Rural Development offers 100% financing, at a stupid loan interest rate. Now there is income limits, but these limits are quite high, a 1-4 person household has to make <$75,650, and a 5+ person household can make up to $99,850.00.
Also RD will go down to a 580 FICO score, although some lenders require a minimum 620 FICO score.
Check out the web site for more information: Link Here!
Really and truly, anyone buying a home in a RD area, should be getting a RD loan, so BRING THEM ON!
And finally today….Fannie Mae Changes
I am going to harp and harp on this for the next few months, because of how important it is going to be to get the word out.
Fannie Mae on 6/25/2016 is going to release their latest version of underwriting guidelines #10. Things are going to change, a lot, here is exert from Fannie Mae:
Credit reports currently used in mortgage lending indicate only the outstanding balance, utilization and
availability of credit, and if a borrower has been on time or delinquent on existing credit accounts such as credit cards, mortgages, or student loans. DU Version 10.0 will use trended credit data in the credit risk assessment, which provides access to historical monthly data (when available) on several factors, including: balance, scheduled payment, and actual payment amount that a borrower has made on the account.
Leveraging trended data in the DU risk assessment allows a smarter, more thorough analysis of the borrower’s credit history. The use of trended data is a powerful predictor of risk, and its use enhances the DU risk assessment to better support access to credit for creditworthy borrowers.
So in a nut shell what does this mean, well underwriters are not going to analyze a borrower’s ability to be responsible with their credit cards for a 24-month period. List below will be some of the examples of risk Fannie will be looking at:
- Carrying high balances vs credit limit: If a person has a $3000 credit limit and has a balance of $2500, that is bad.
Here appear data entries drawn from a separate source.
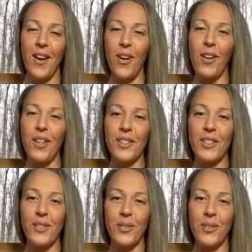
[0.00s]
all
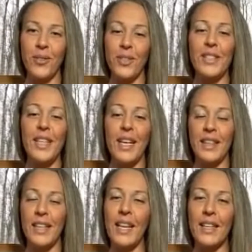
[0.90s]
to just take
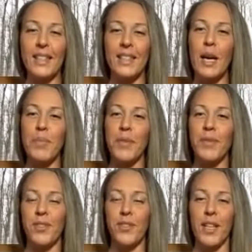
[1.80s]
the next step. If you're
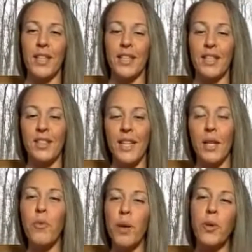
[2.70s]
struggling, just take
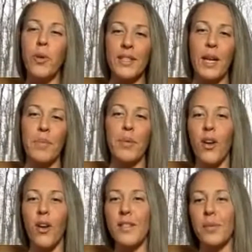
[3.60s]
one more step,
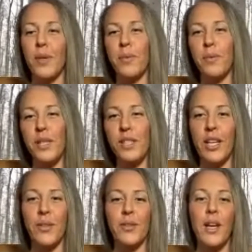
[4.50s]
call someone, reach
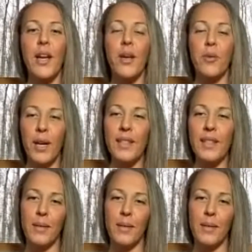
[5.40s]
out, write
- Only making minimum payments each month: If a person’s minimum payment is $100 and they only pay $100, that is bad.
- Carrying a balance for a long period of time: Charging $3000 and paying on it for a long time, i.e. over 24 months, making the minimum payment, this is bad.
- New credit cards with <24 month history is not going to be favored, so no spiking a person’s credit score anymore by having them get a credit card and start charging on it.
Moral of this story:
A person who has a $2800 balance on a $3000 credit limit, making only the minimum payments for the last 24 months, but has a High Credit score, say 720, may not get a loan without putting more money down or may have to go FHA.
A person who has a low balance, say $900 on a $3000 credit limit, making more than the minimum payment, or even paying them off each month, say has a 650 FICO score, will have a better chance of getting a home loan.
More changes coming in following blogs, and I have training come also, which I will pass along.